»»

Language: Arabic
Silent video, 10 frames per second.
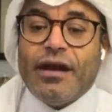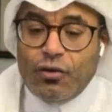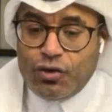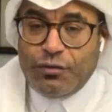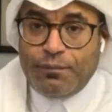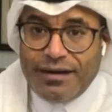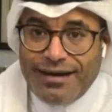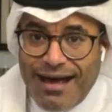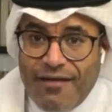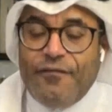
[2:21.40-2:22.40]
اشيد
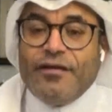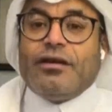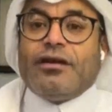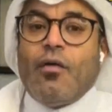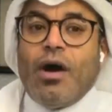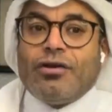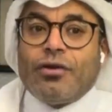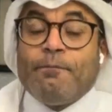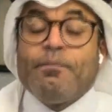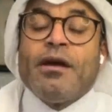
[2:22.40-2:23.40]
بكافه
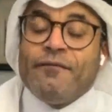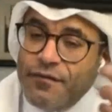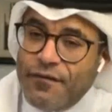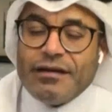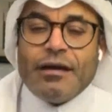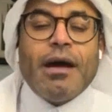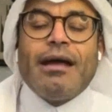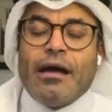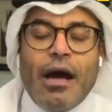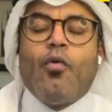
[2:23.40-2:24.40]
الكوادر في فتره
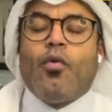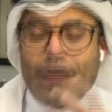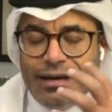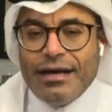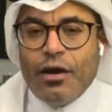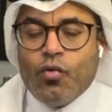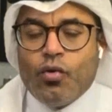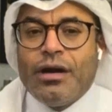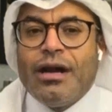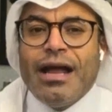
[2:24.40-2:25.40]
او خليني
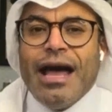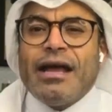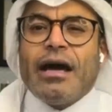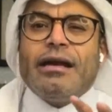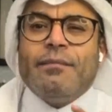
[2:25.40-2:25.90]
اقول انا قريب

««

If a record contains a picture, omit the picture and repeat everything else exactly.

:: SOLUTION TO THIS EXERCISE ::
Language: Arabic
Silent video, 10 frames per second.
[2:21.40-2:22.40]
اشيد
[2:22.40-2:23.40]
بكافه
[2:23.40-2:24.40]
الكوادر في فتره
[2:24.40-2:25.40]
او خليني
[2:25.40-2:25.90]
اقول انا قريب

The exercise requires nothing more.